* [Exercise]:
In this material, which lines include the string "Silent"? Show them.

* [Source material]:
◆ ◆ ◆ ◆

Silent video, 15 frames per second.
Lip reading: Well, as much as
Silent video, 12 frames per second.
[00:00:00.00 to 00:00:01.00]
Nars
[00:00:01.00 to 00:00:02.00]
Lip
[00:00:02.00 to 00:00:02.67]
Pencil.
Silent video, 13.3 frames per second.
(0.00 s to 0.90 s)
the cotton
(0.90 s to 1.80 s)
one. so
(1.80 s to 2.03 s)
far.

◆ ◆ ◆ ◆

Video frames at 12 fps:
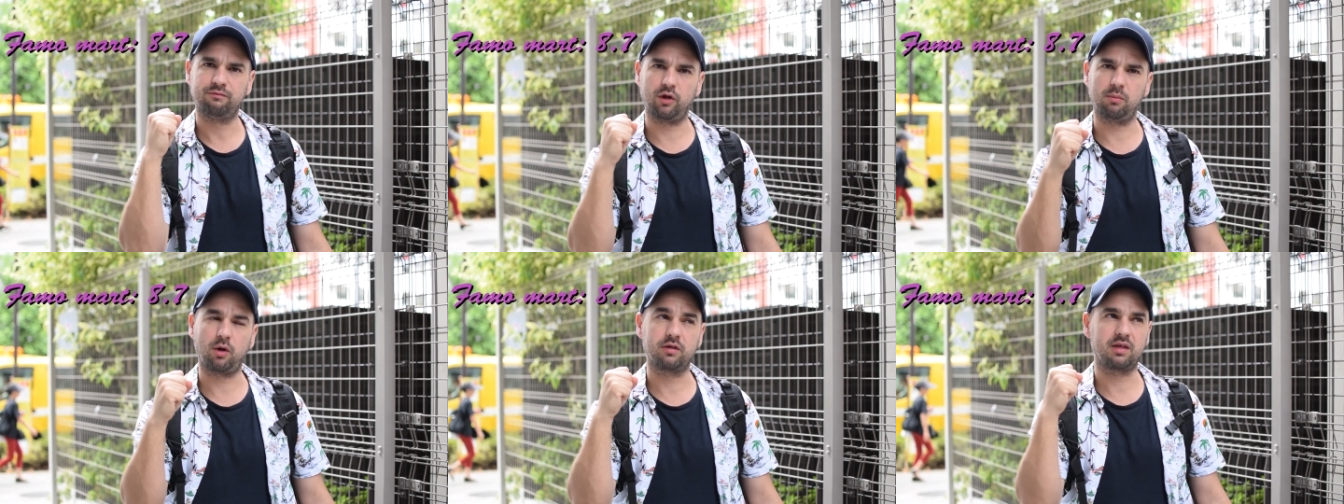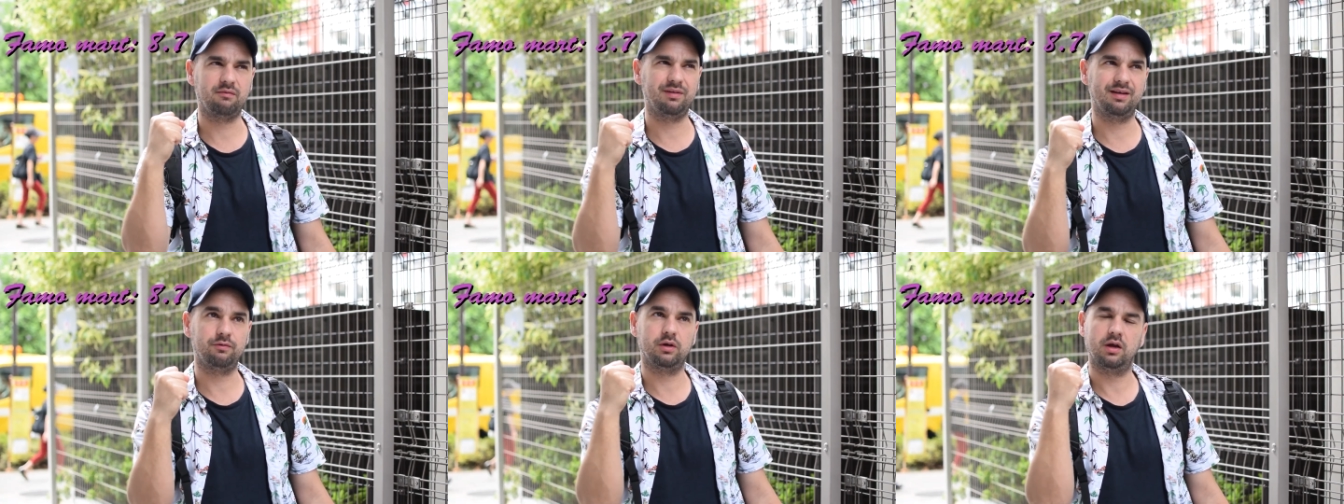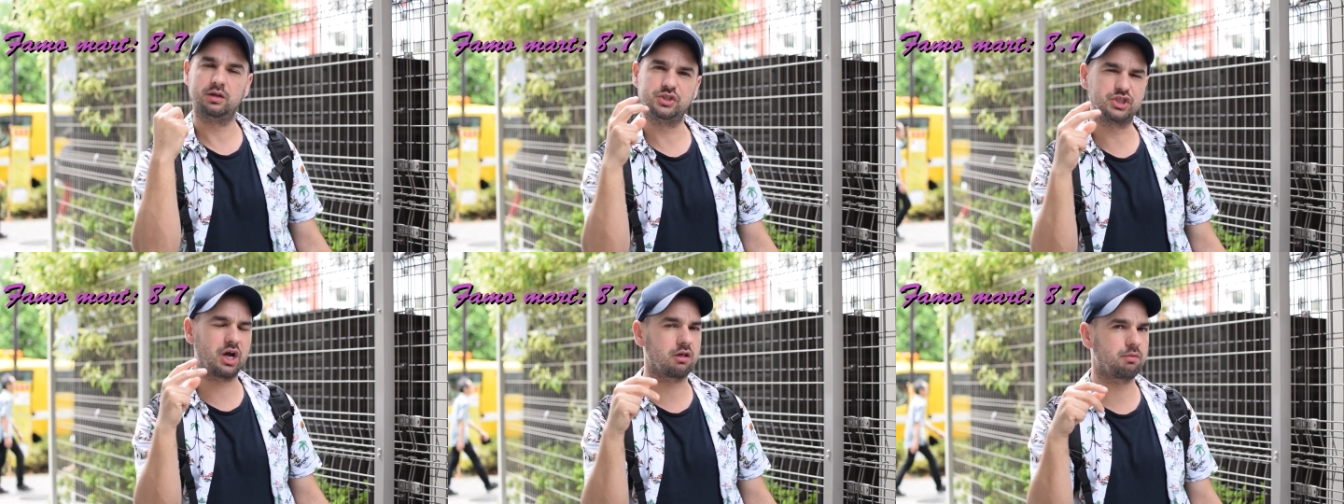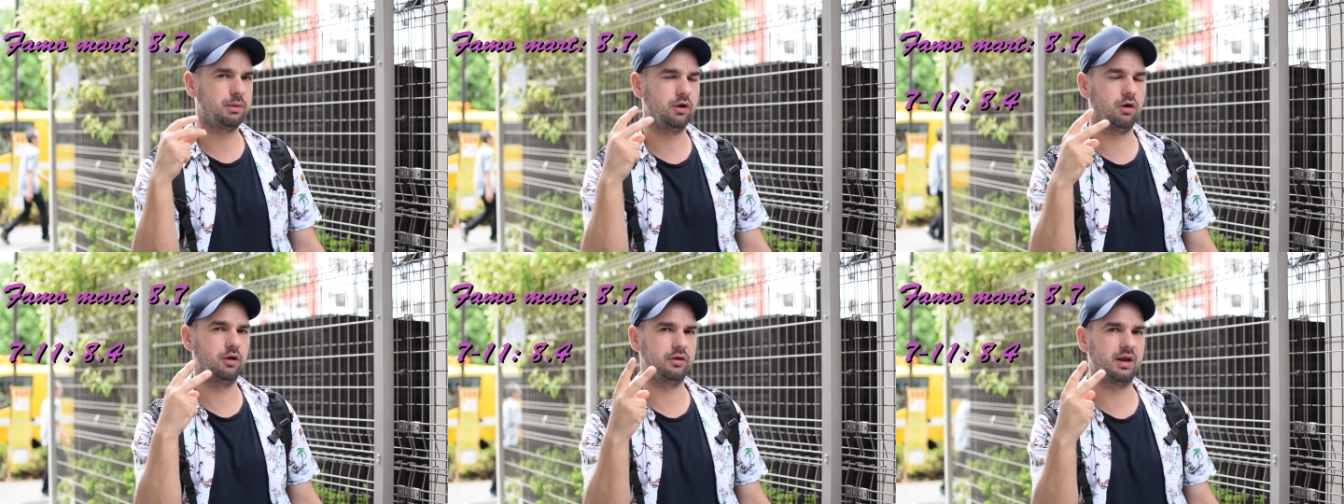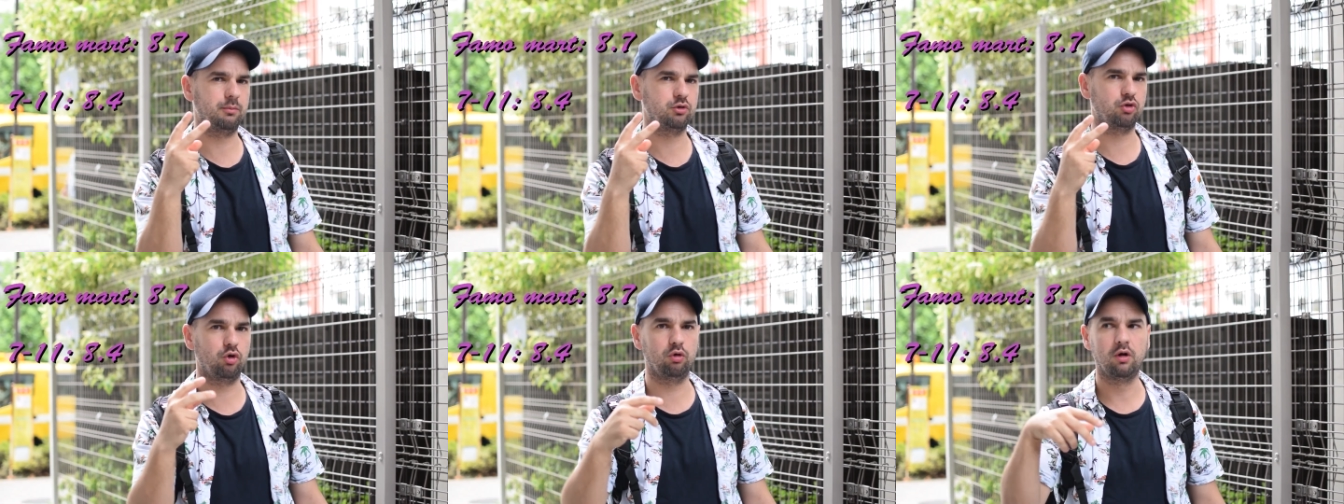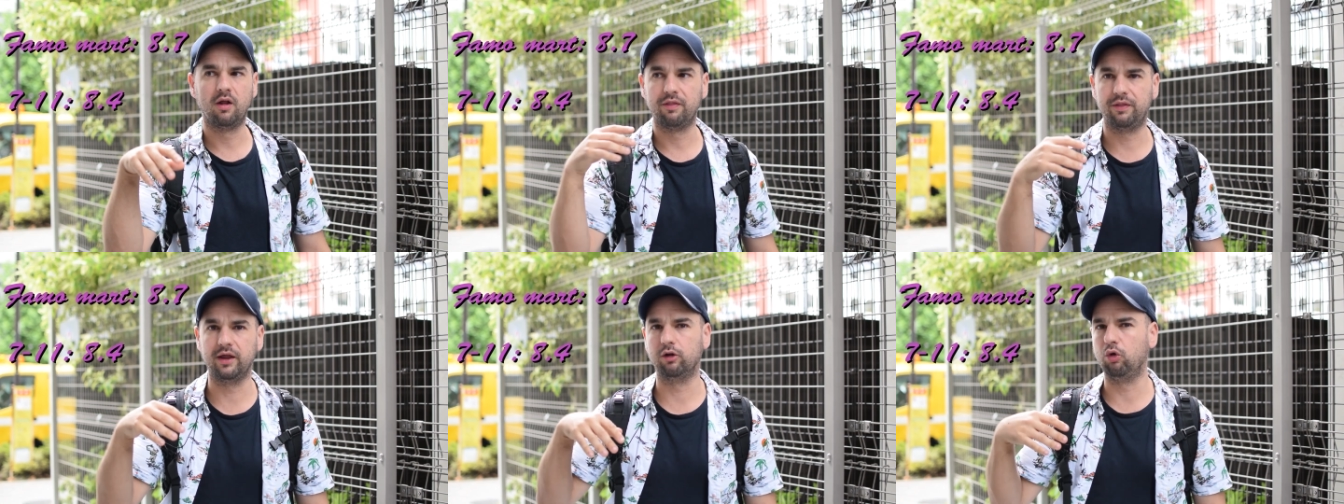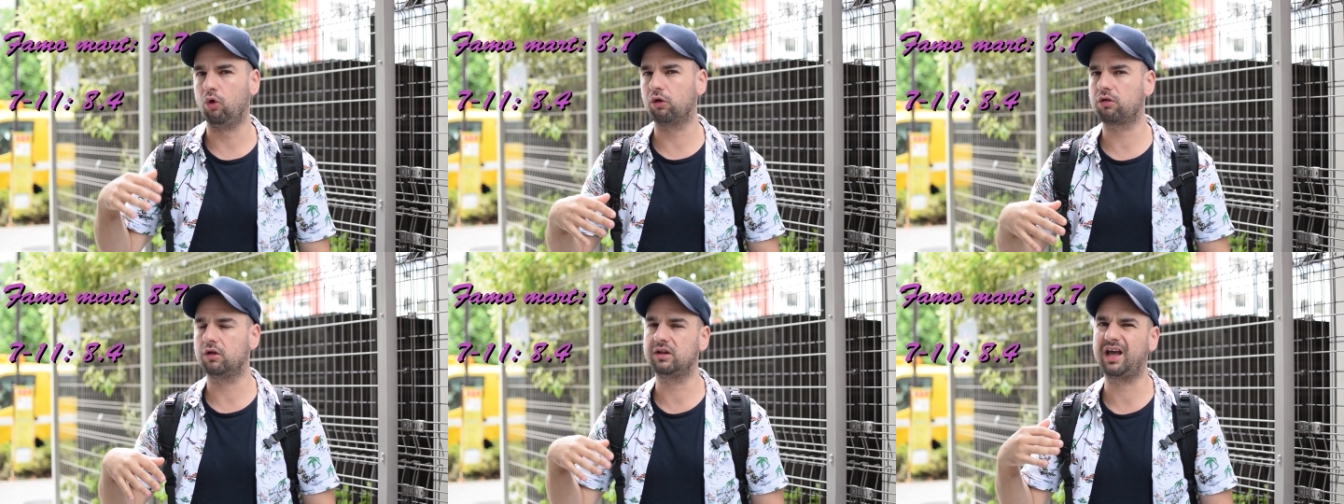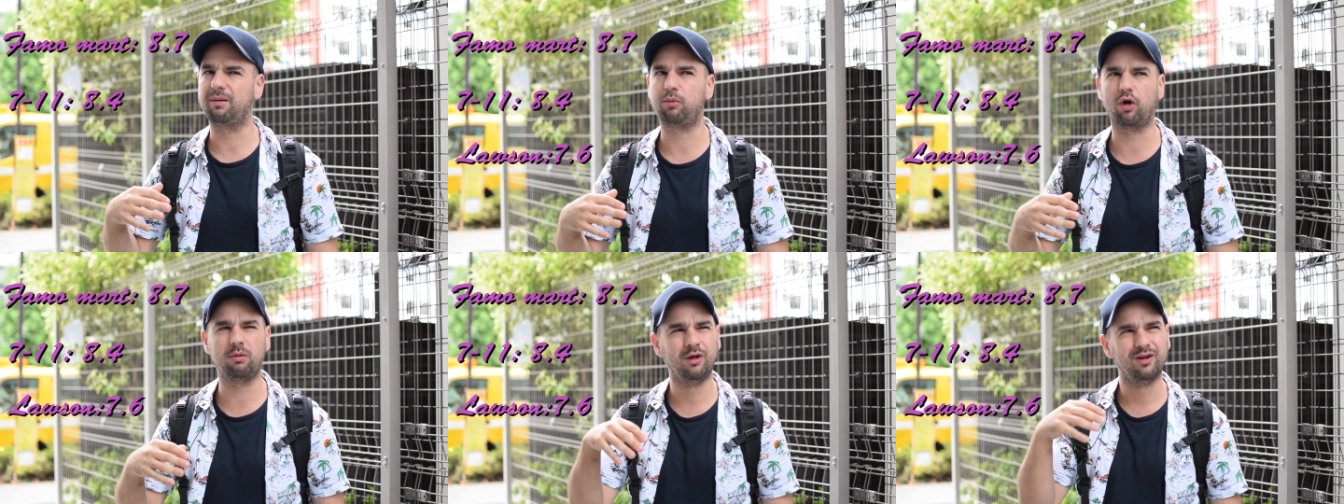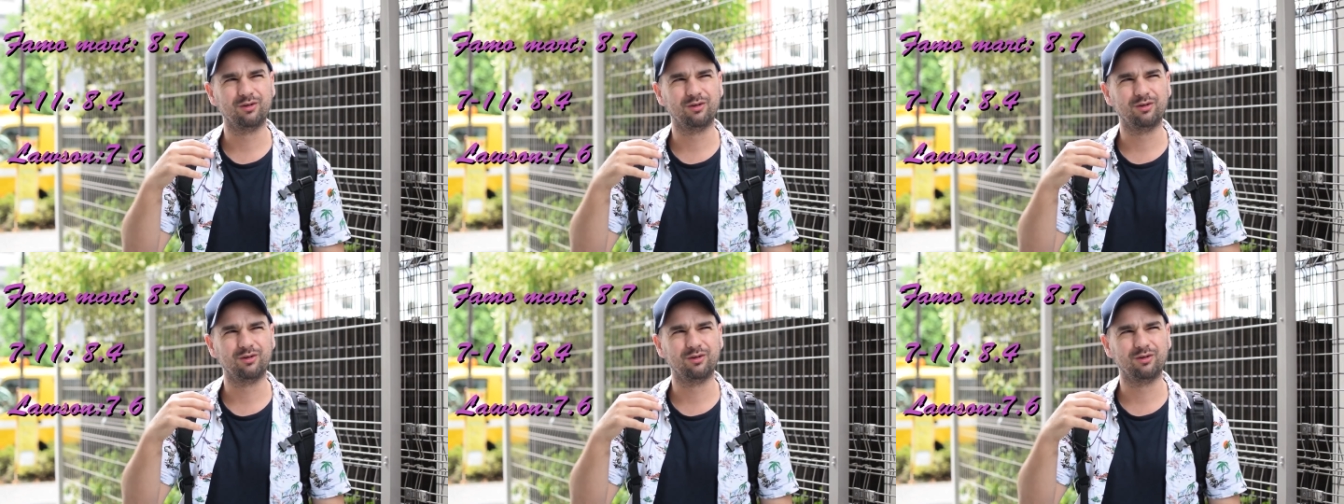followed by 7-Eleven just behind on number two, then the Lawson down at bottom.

◆ ◆ ◆ ◆

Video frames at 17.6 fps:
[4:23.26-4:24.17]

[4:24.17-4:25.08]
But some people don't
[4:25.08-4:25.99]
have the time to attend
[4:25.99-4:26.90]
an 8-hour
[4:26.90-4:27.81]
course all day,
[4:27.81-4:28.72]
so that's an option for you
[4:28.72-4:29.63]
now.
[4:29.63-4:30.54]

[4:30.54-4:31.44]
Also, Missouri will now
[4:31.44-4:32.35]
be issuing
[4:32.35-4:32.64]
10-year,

◆ ◆ ◆ ◆

* [Reply to the task]:
Silent video, 15 frames per second.
Silent video, 12 frames per second.
Silent video, 13.3 frames per second.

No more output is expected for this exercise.